Automatically scale Amazon Kendra query capacity units with Amazon EventBridge and AWS Lambda

Data is proliferating inside the enterprise and employees are using more applications than ever before to get their jobs done, in fact according to Okta Inc., the number of software apps deployed by large firms across all industries world-wide has increased 68%, reaching an average of 129 apps per company.

As employees continue to self-serve and the number of applications they use grows, so will the likelihood that critical business information will remain hard to find or get lost between systems, negatively impacting workforce productivity and operating costs.

Amazon Kendra is an intelligent search service powered by machine learning (ML). Unlike conventional search technologies, Amazon Kendra reimagines search by unifying unstructured data across multiple data sources as part of a single searchable index. It’s deep learning and natural language processing capabilities then make it easy for you to get relevant answers when you need them.

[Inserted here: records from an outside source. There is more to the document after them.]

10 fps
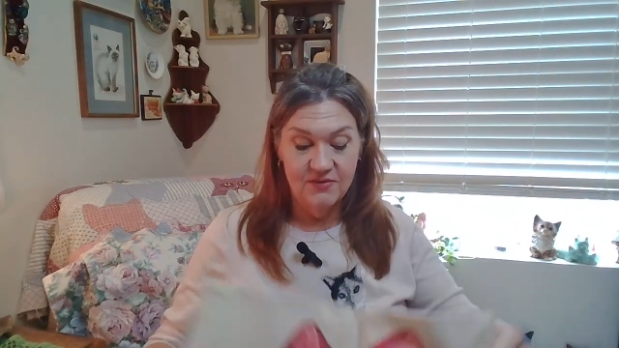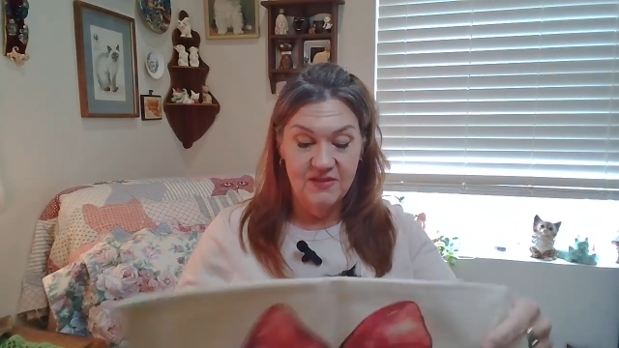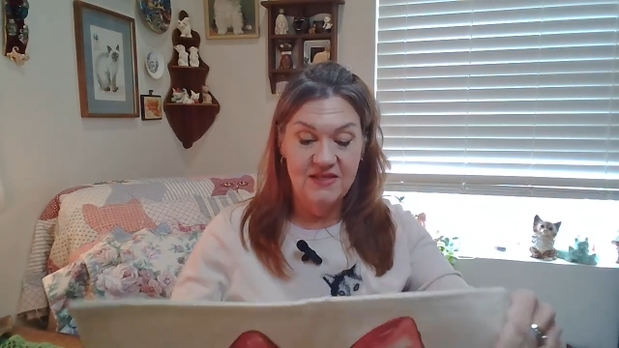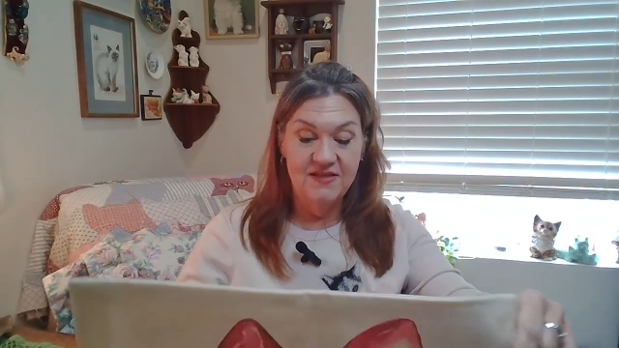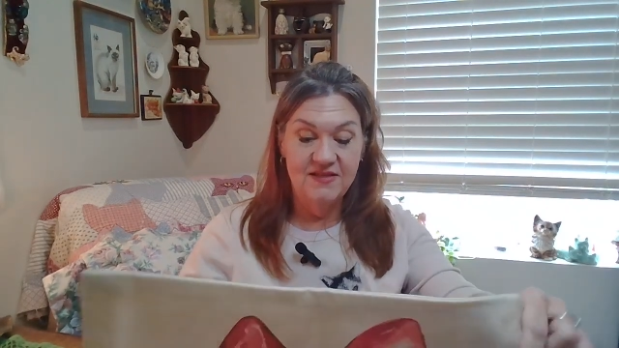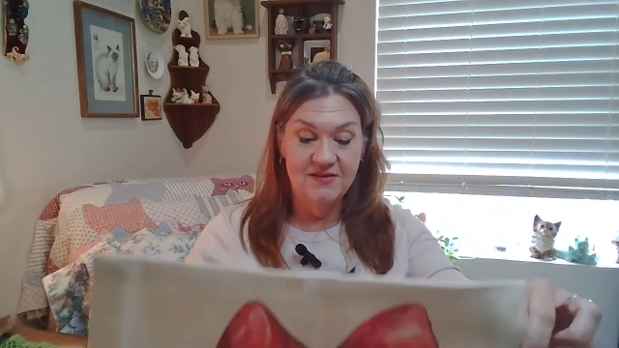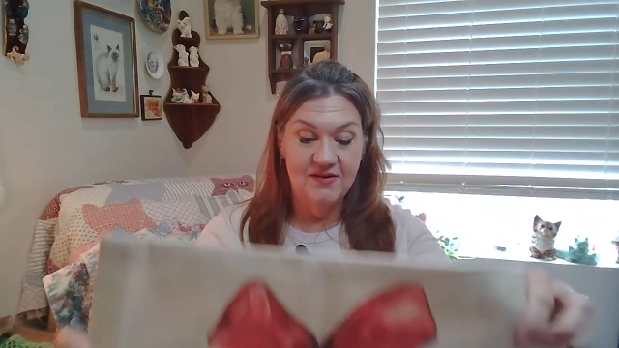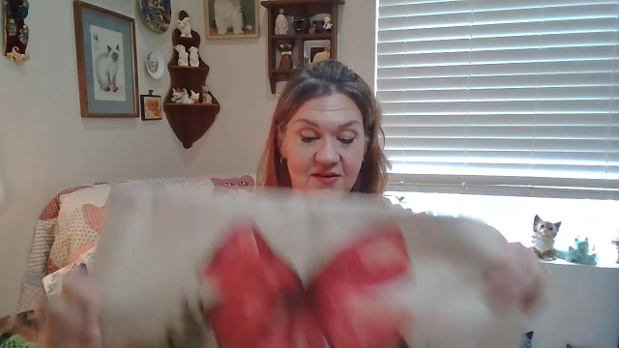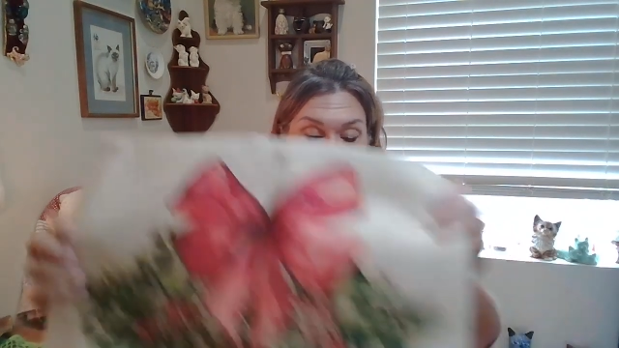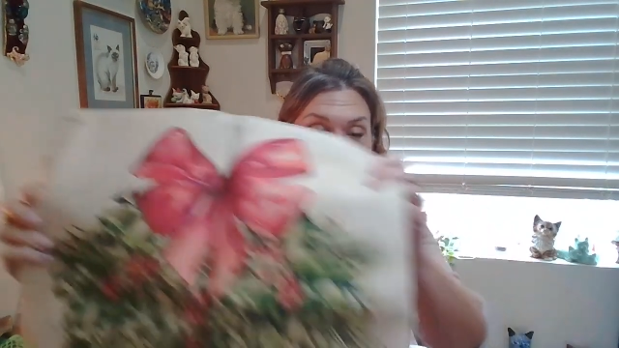these
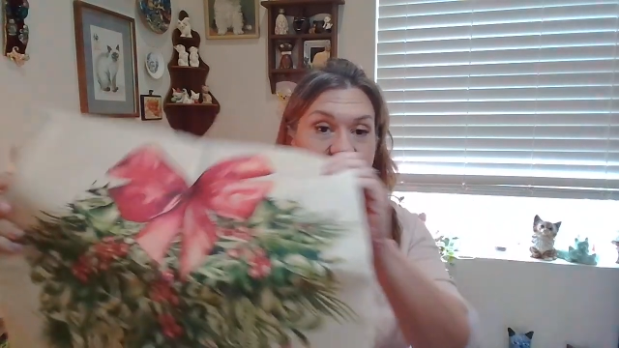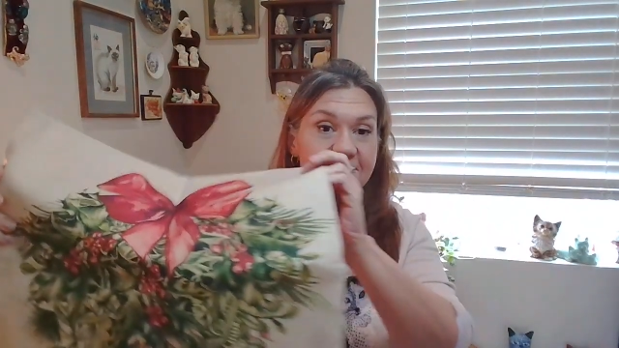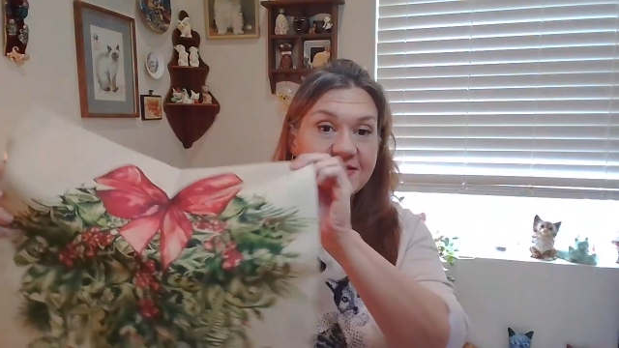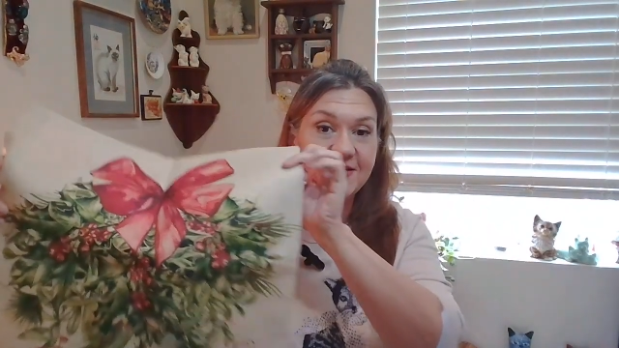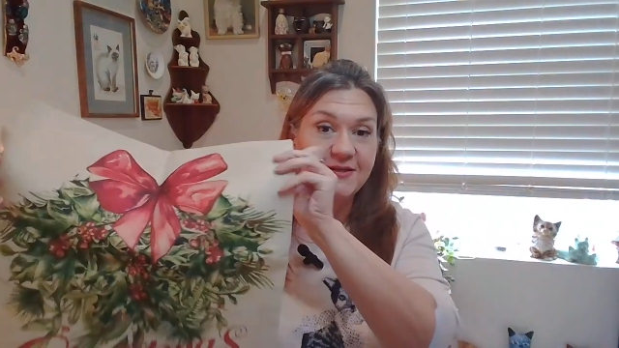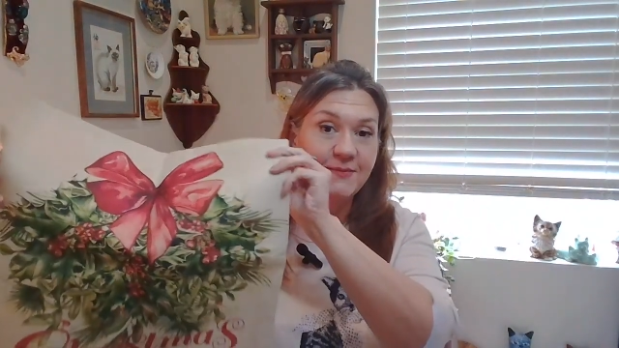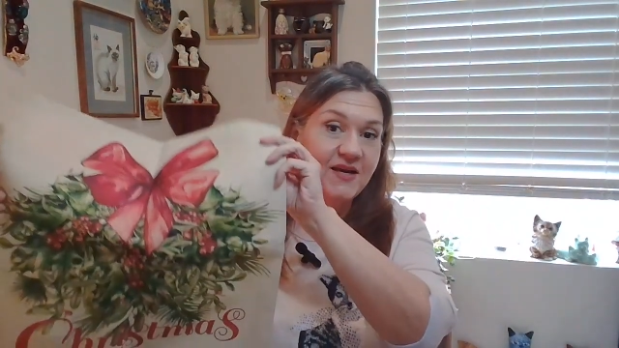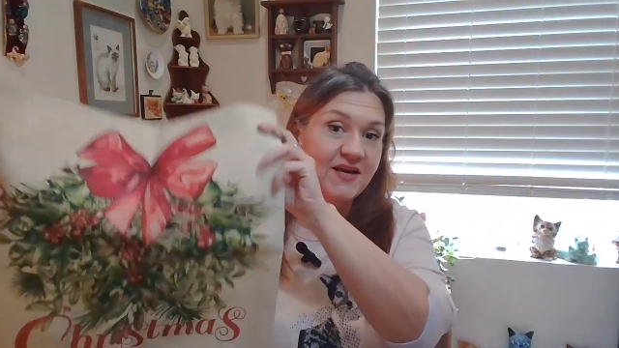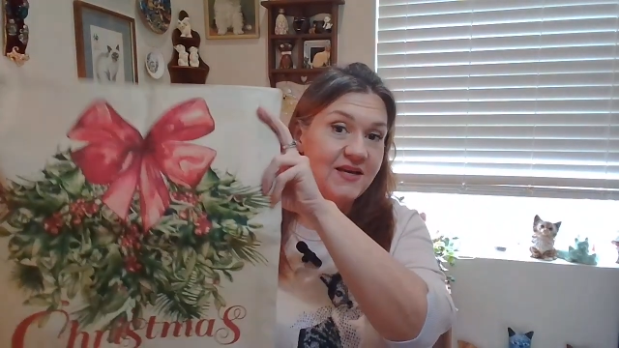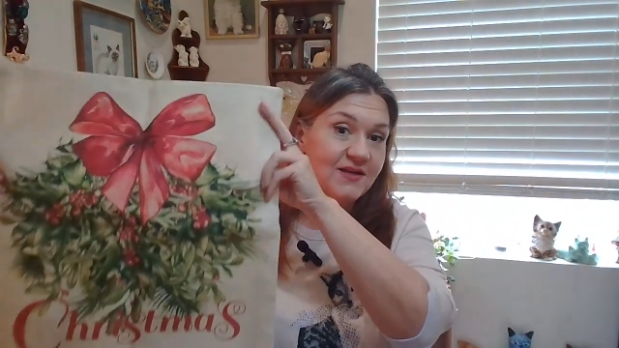are awesome.
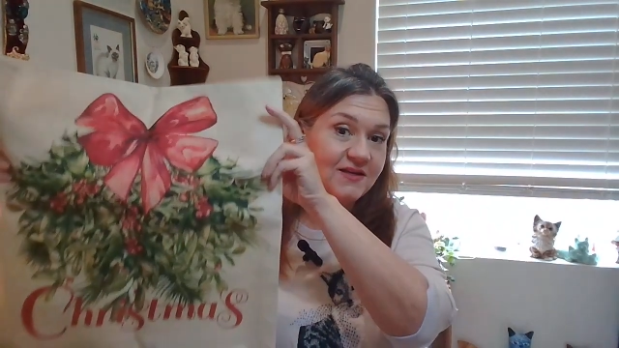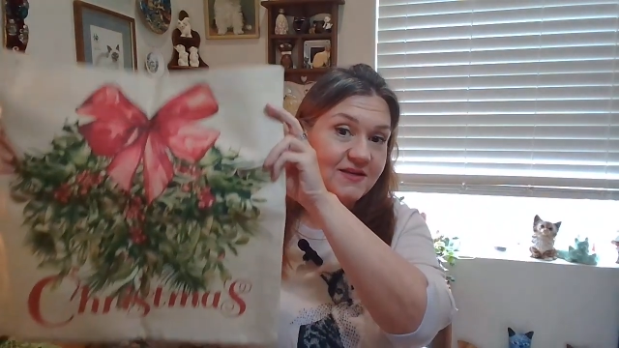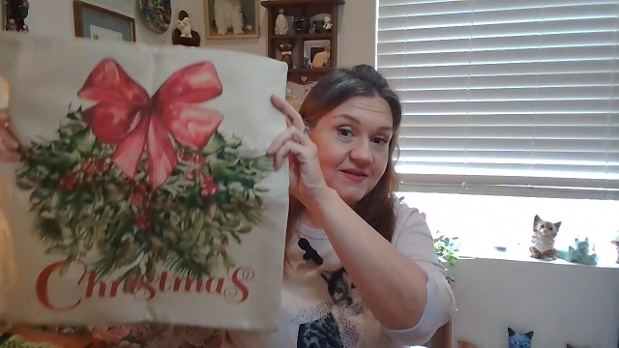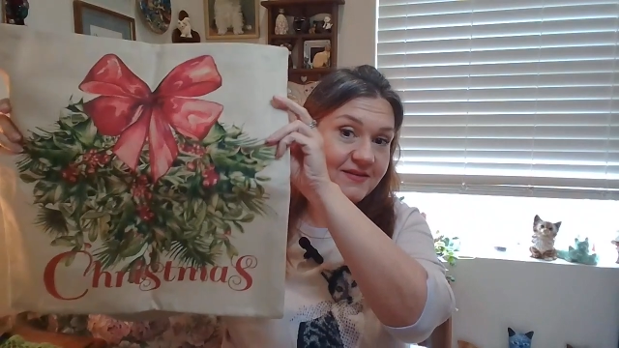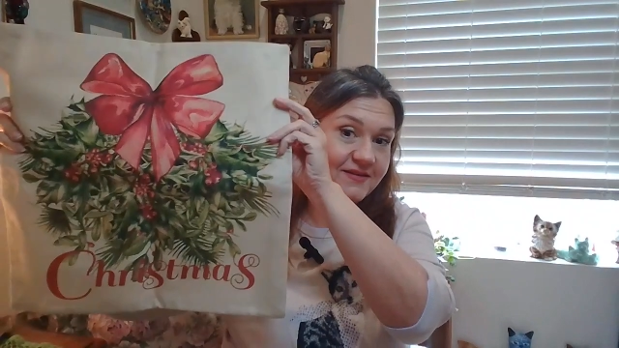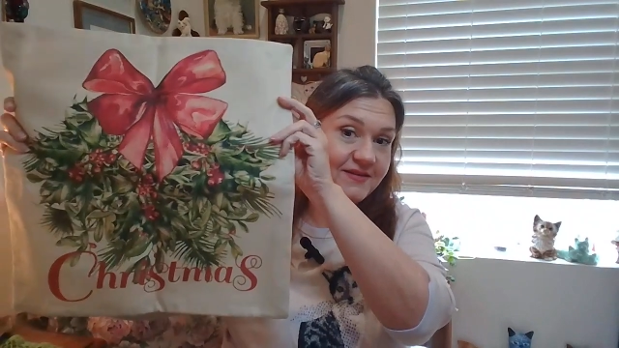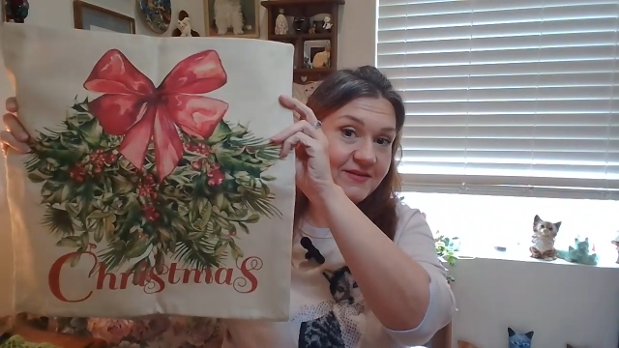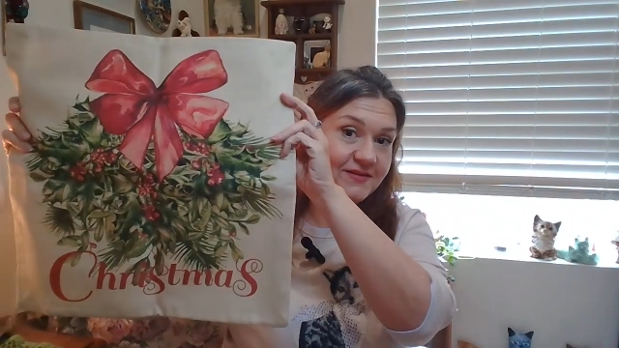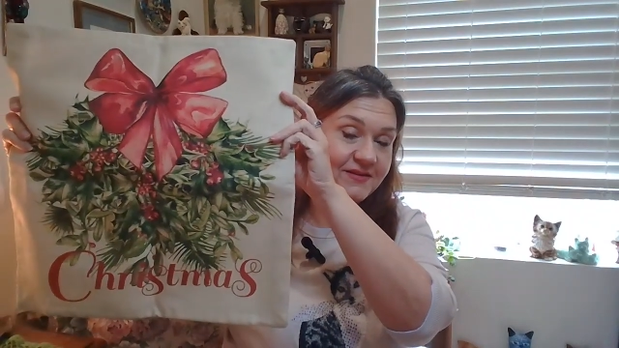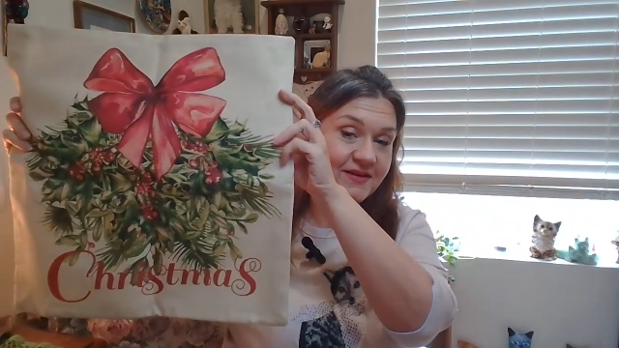I
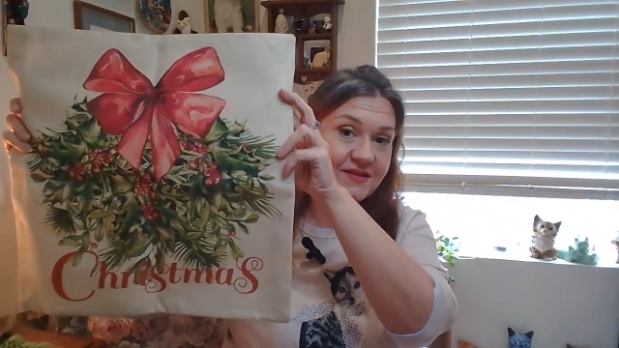got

Amazon Kendra Enterprise Edition includes storage capacity for 500,000 documents (150 GB of storage) and a query capacity of 40,000 queries per day (0.5 queries per second), and allows you to adjust index capacity by increasing or decreasing your query and storage capacity units as needed.

However, usage patterns and business needs are not always predictable. In this post we’ll demonstrate how you can automatically scale your Amazon Kendra index based on a time schedule using Amazon EventBridge and AWS Lambda. By doing this you can increase capacity for peak usage, avoid service throttling, maintain flexibility, and control costs.

Solution overview

Amazon Kendra provides a dashboard that allows you to evaluate the average number of queries per second for your index. With this information, you can estimate the number of additional capacity units your workload requires at a specific point in time.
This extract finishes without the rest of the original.